- Country: Australia;
- Coordinates: 37°36′S 144°00′E﻿ / ﻿37.6°S 144°E
- Status: Operational
- Construction began: April 2018;
- Commission date: 2019;
- Owner: Macquarie Investment Management Australia Limited;
- Operator: Renewable Energy Systems;

Wind farm
- Type: Onshore;
- Rotor diameter: 136 m (446 ft);

Power generation
- Nameplate capacity: 228 MW;

External links
- Website: www.lallalwindfarms.com.au

= Lal Lal Wind Farm =

Wind farm in Victoria, Australia

Lal Lal Wind Farm is an operating wind farm under southeast of Ballarat in Victoria, Australia. The wind farm has two sections about 9 km apart. There are 38 turbines two kilometres east of Yendon and a further 22 turbines two kilometres north of Elaine.

The project was developed by WestWind Energy. The proposal was bought by Macquarie Capital in 2017, and financing was completed by onselling 40% to each of Northleaf Capital Partners and InfraRed Capital with Macquarie retaining the other 20%. Renewable Energy Systems is contracted to manage the build and first five years of operation. Construction is done by Zenviron and Vestas.

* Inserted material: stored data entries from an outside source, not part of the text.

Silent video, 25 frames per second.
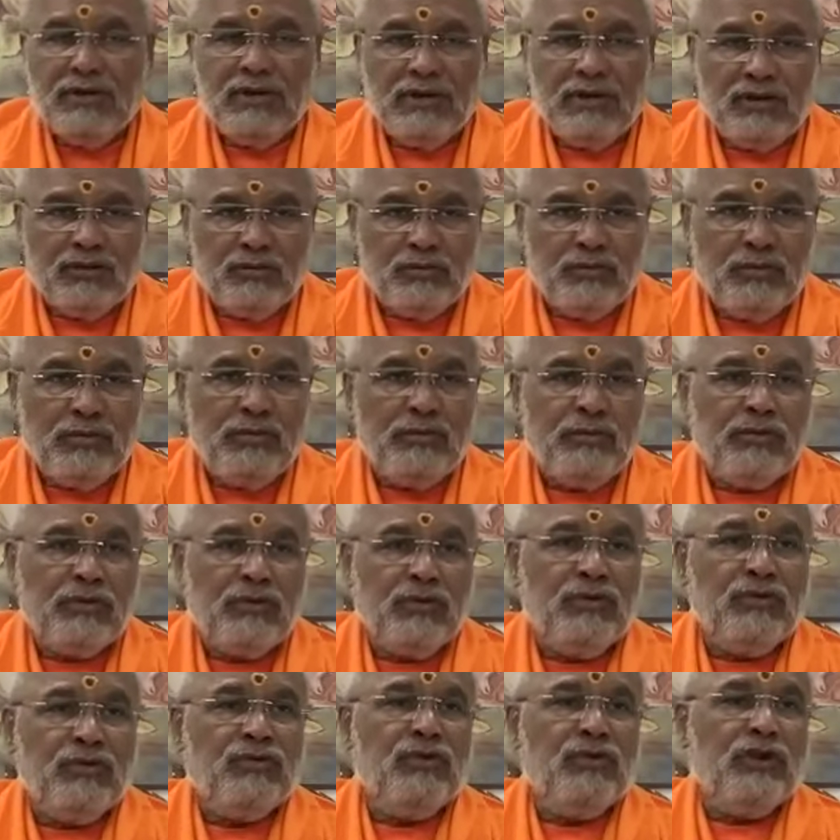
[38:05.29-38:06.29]
His
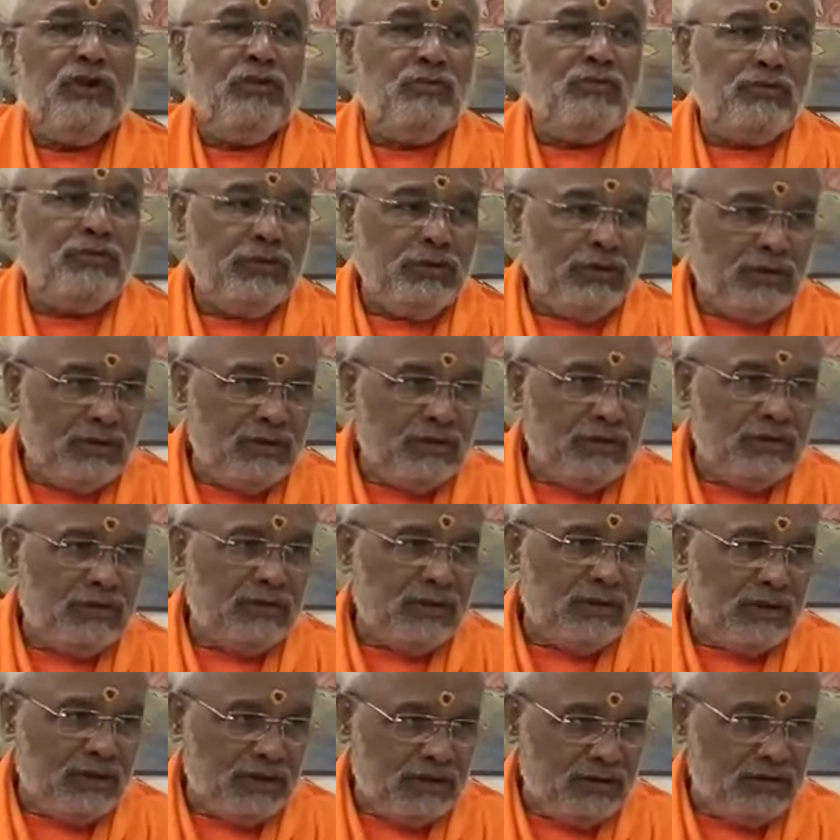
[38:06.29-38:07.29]
paper also appeared in
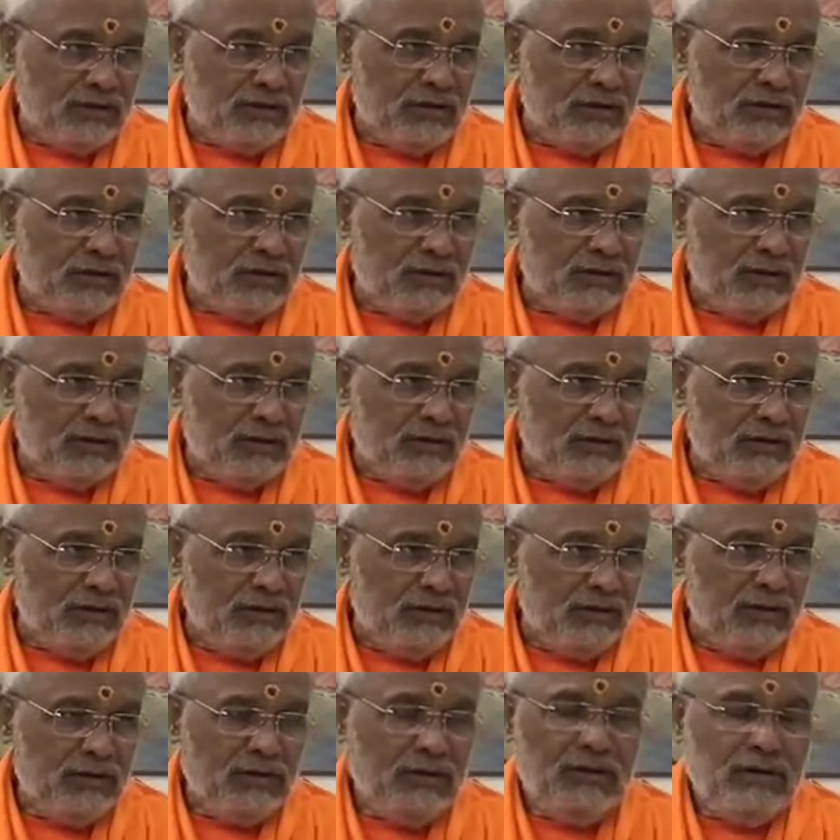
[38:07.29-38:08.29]
Science Journal,
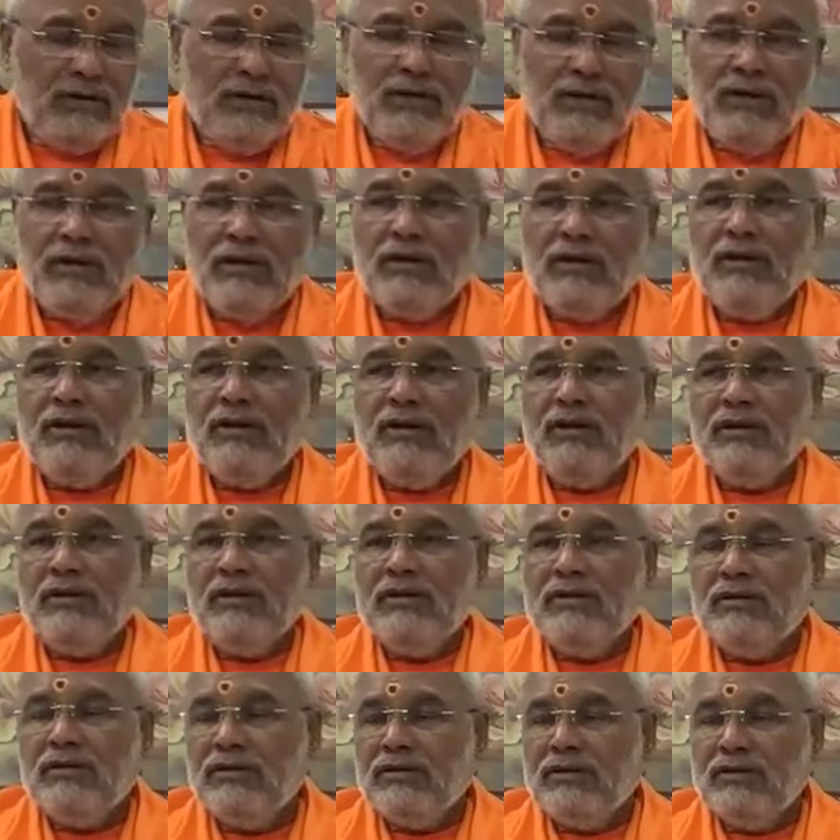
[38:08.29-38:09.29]
and he
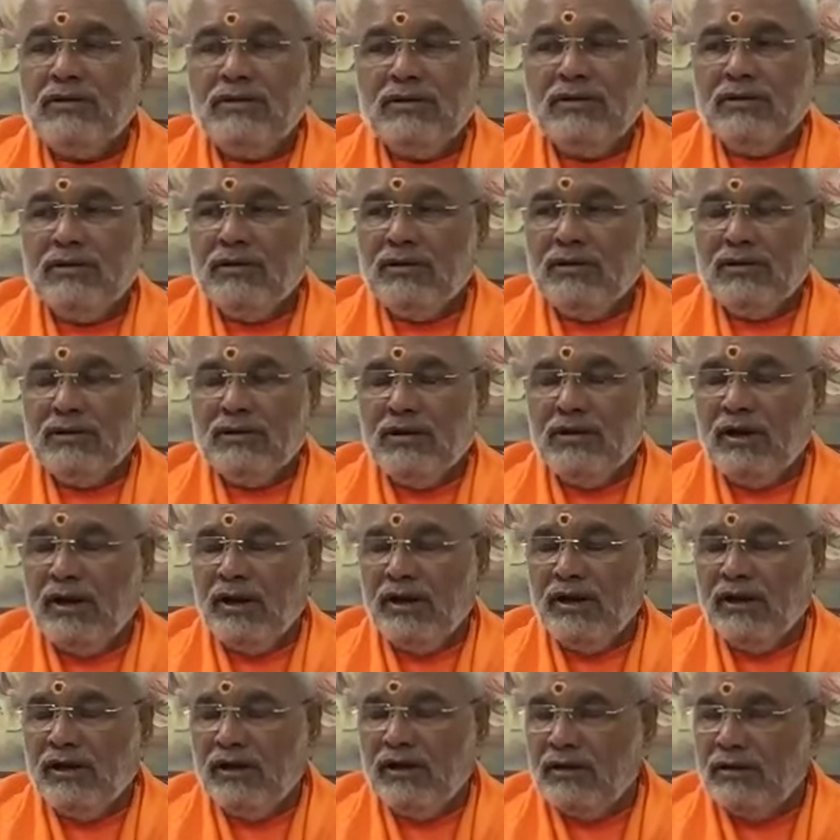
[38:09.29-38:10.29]
has
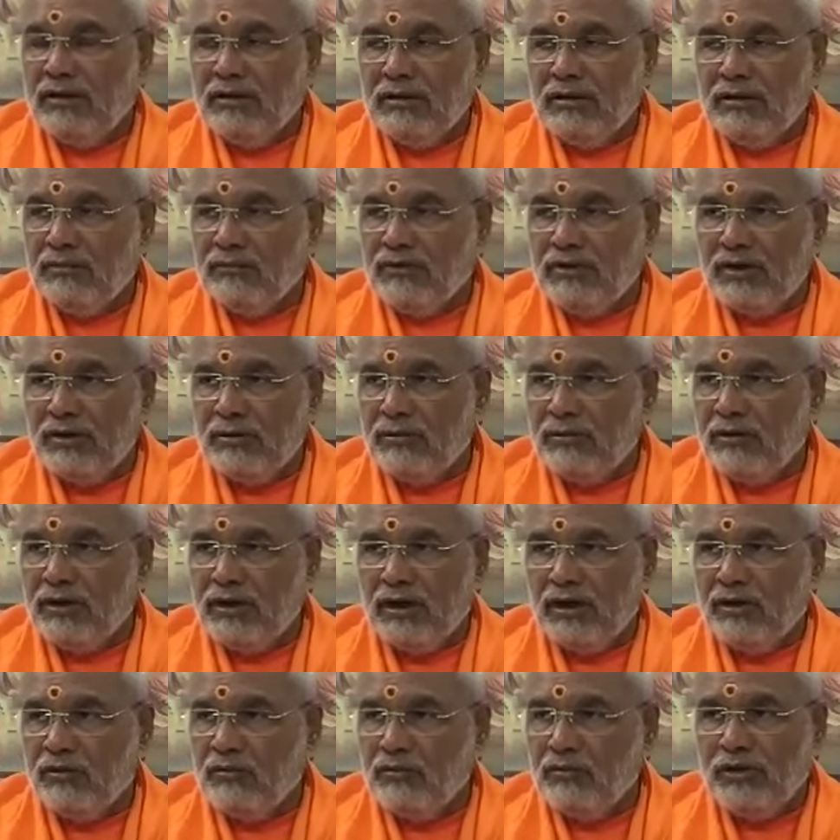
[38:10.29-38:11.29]
guided some
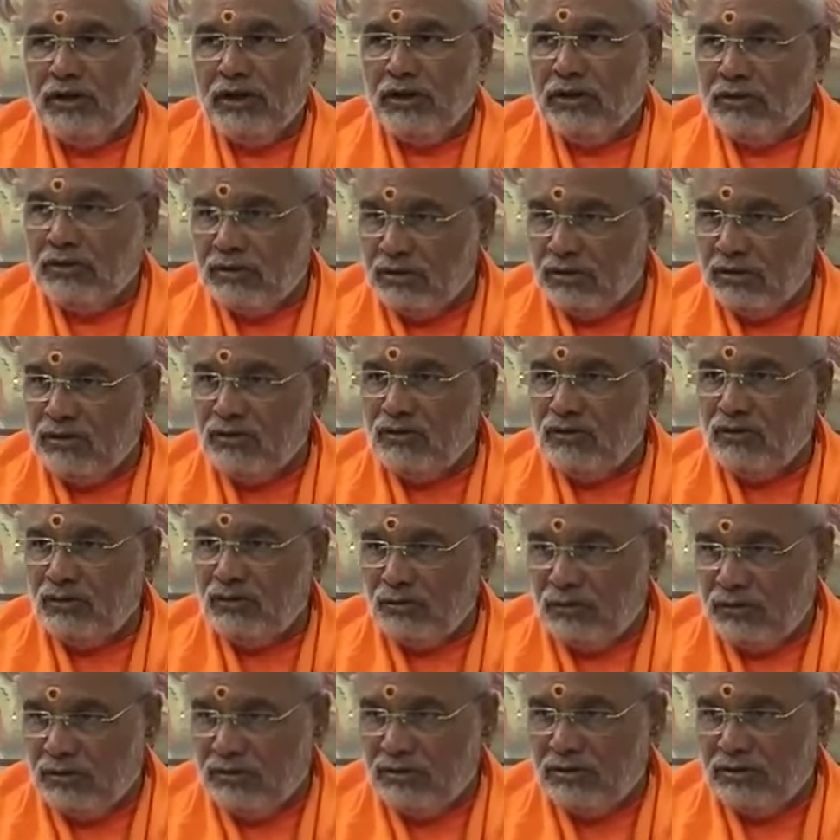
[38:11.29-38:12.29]
7-8 PhD
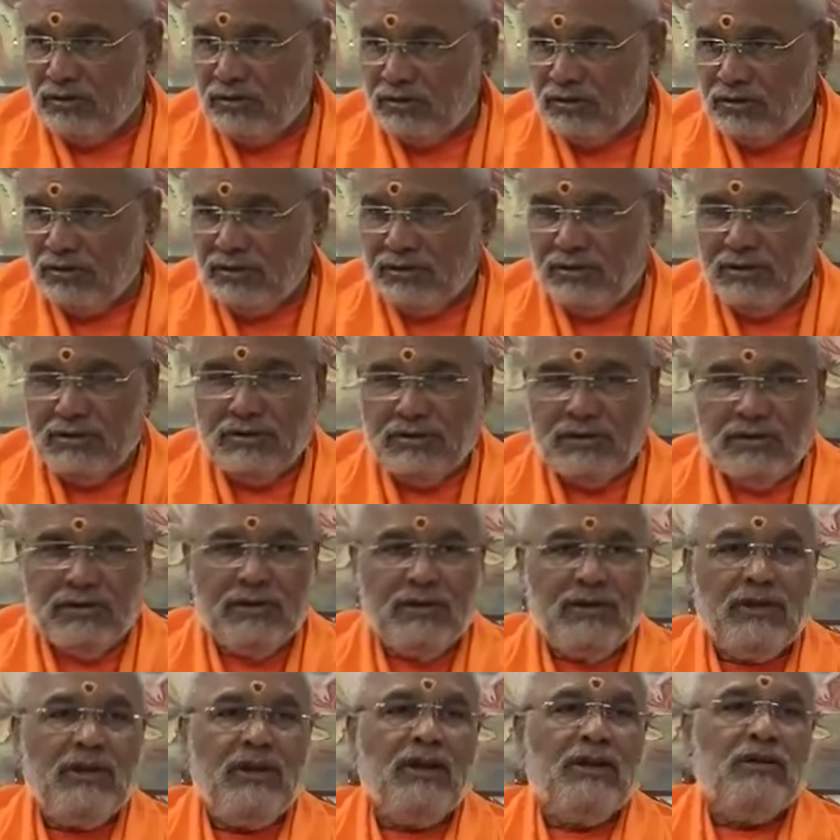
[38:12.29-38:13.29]
students.
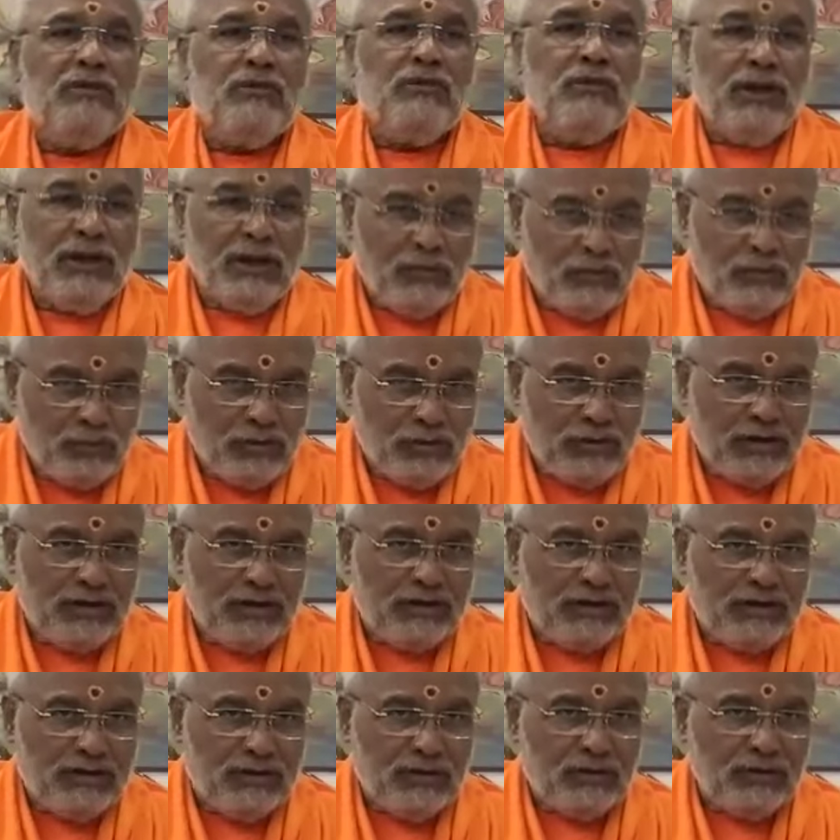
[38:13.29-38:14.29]
They are well
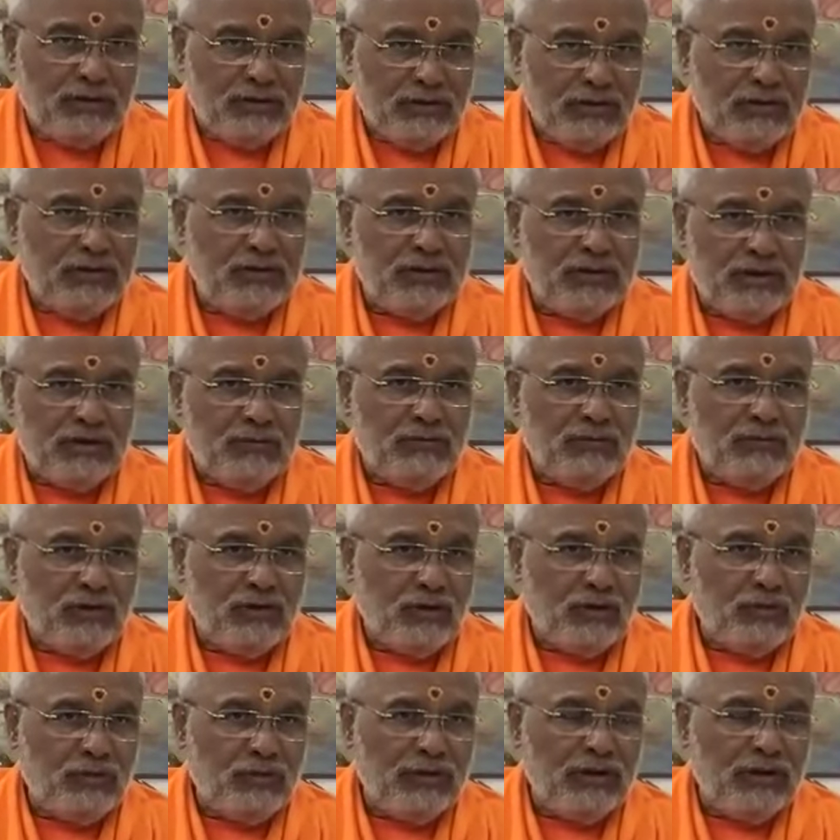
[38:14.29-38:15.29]
placed on this same
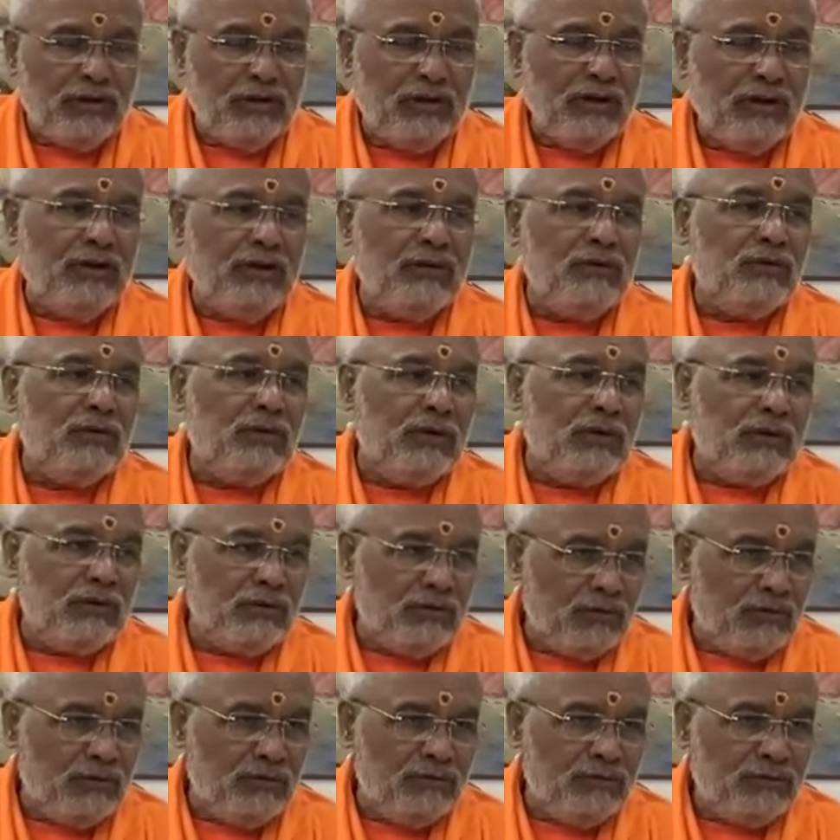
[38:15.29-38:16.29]
topic. Then you
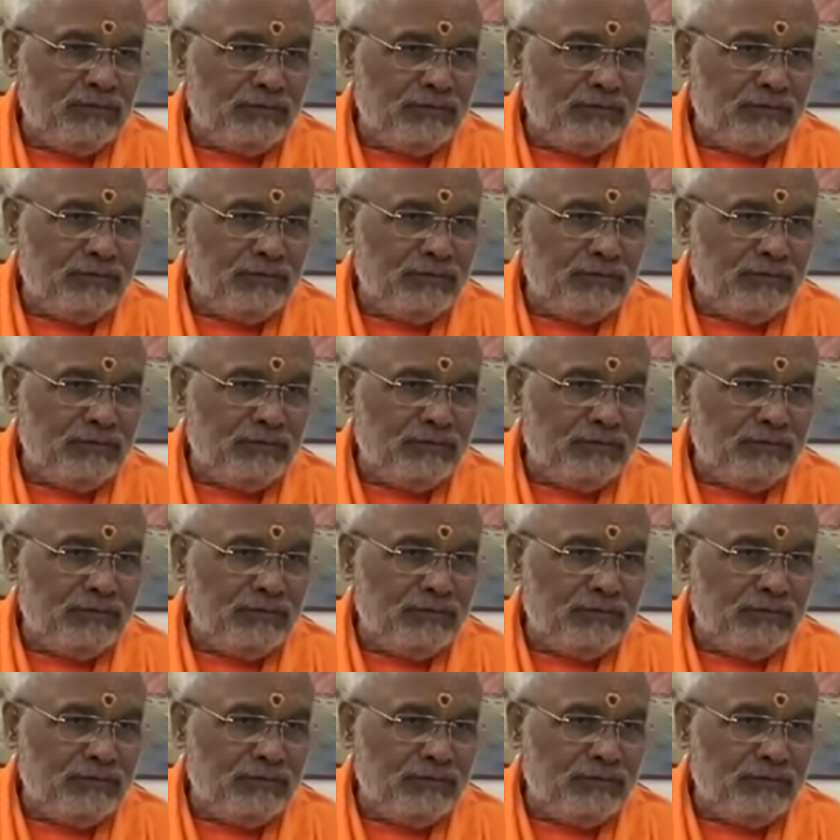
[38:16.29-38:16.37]
can go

During the construction phase, one of the operating wind turbines was damaged on 15 September 2019 by a lightning strike during a storm. A direct hit resulted in one blade of a turbine being destroyed and falling to the ground. no other damage was reported.

During 2023 the project ownership changed to Igneo Infrastructure Partners (60%) and Northleaf Capital Partners (40%).

A 311 MW and 1,244 MWh grid battery started construction in 2025.